Biden discusses immigration issues with the Congressional Hispanic Caucus

President Biden and his top aides held a 90-minute meeting with seven leaders of the Congressional Hispanic Caucus (CHC) on Monday afternoon, where the president said his administration would continue to end Title 42 – the COVID-related measure used to expel migrants from the border quickly. According to some of the members at the meeting, he said he would need their help in explaining and defending the administration’s immigration policy in public and in upcoming budget and legislative debates.

But the meeting was underway when a federal judge temporarily blocked the Centers for Disease Control and Prevention from end the policy of the pandemic as currently scheduled, on May 23rd.

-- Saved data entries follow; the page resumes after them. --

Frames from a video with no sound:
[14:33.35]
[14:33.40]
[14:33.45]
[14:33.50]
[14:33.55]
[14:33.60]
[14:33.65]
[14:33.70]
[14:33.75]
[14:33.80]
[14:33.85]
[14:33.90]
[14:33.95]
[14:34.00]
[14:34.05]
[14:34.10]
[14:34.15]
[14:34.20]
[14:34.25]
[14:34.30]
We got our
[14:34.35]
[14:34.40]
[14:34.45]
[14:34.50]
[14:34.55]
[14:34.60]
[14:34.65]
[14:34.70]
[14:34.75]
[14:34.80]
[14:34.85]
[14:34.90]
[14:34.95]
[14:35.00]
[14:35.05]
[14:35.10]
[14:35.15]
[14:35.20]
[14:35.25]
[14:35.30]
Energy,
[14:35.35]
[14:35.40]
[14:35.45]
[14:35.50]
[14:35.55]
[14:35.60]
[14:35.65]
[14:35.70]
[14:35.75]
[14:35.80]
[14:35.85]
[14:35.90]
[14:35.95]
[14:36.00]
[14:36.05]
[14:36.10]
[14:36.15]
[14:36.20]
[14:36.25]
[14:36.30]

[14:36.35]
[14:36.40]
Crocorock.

It was unclear to the caucus members what that court order would mean for the administration’s plans.

Those in the meeting from the Biden administration included top advisers and officials Cedric Richmond, Susan Rice, Louisa Terrell, Julie Rodriguez and Cristobal Alex, as well as the Office of Management and Budget Director Shalonda Young. Among the CHC members present were reps. Raul Ruiz, Nanette Barragan, Adriano Espaillat, Darren Soto.

CHC members said they were pleased to see the president ask to at least double the budget for the U.S. Citizenship and Immigration Services’ family reunification work. USCIS currently has a staggering 4 million people awaiting treatment.

US-POLITICS-CHC
Congressional Hispanic Caucus: (LR) Reps. Darren Soto, Pete Aguilar, Tony Cardenas, Raul Ruiz, Adriano Espaillat, Nanette Diaz Barragan and Teresa Leger Fernandez, after meeting President Biden at the White House on April 25, 2022.

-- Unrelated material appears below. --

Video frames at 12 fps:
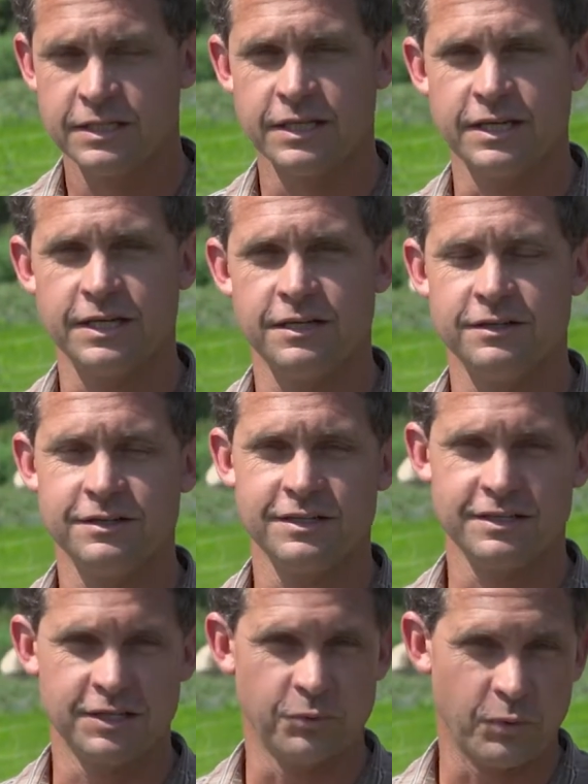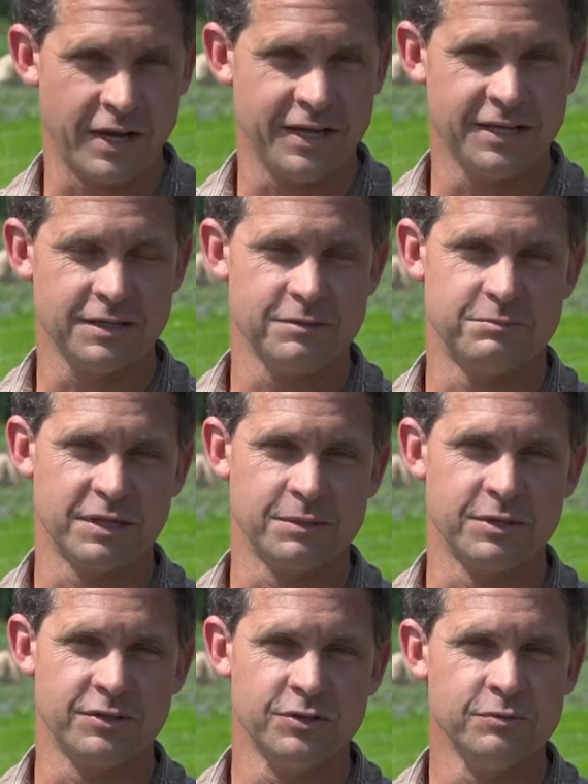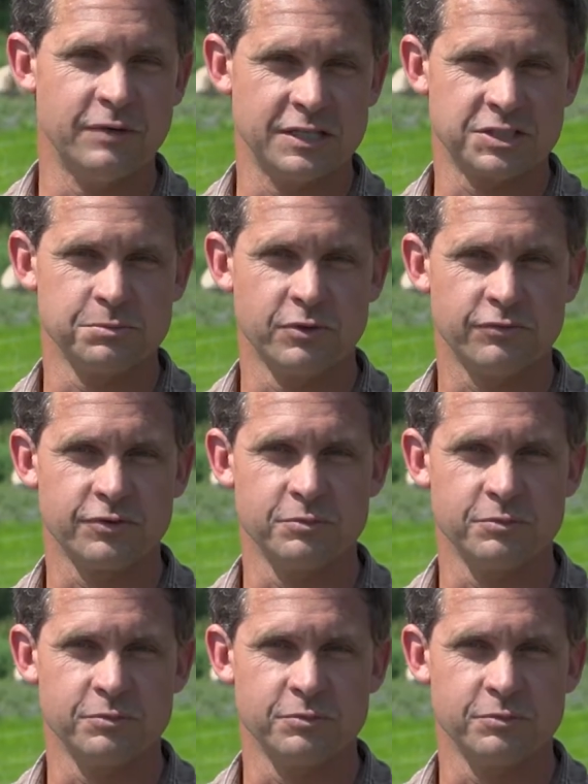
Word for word: and in a way a bit of a new vegetable for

BRENDAN SMIALOWSKI / AFP via Getty Images


In particular, members left the meeting in the belief that the president will sign a decree extending the Deferred Action for Childhood Arrivals (DACA) program for another five years – a major caucus priority. The DACA provides undocumented immigrants who came to the United States as children with protection against deportation and work permits, both on a renewable basis.

And the president and his team signaled openness to new executive acts to extend Temporary Protected Status (TPS) to, among others, people from Honduras, Nicaragua, who have not been reappointed for several years.

Mr. Biden also told Spanish lawmakers he is looking at various options for forgiving most, if not all, student loans for those with federally backed loans.

CHC members said infrastructure, environmental justice and other immigration issues were also discussed.

The Biden administration will hold more meetings with Congress in the coming days. Homeland Security Secretary Alejandro Mayorkas plans to brief some lawmakers on Tuesday, while Terrell, the White House’s director of legislative affairs, will meet with Senate Democratic chiefs of staff and other top political aides to discuss immigration policy.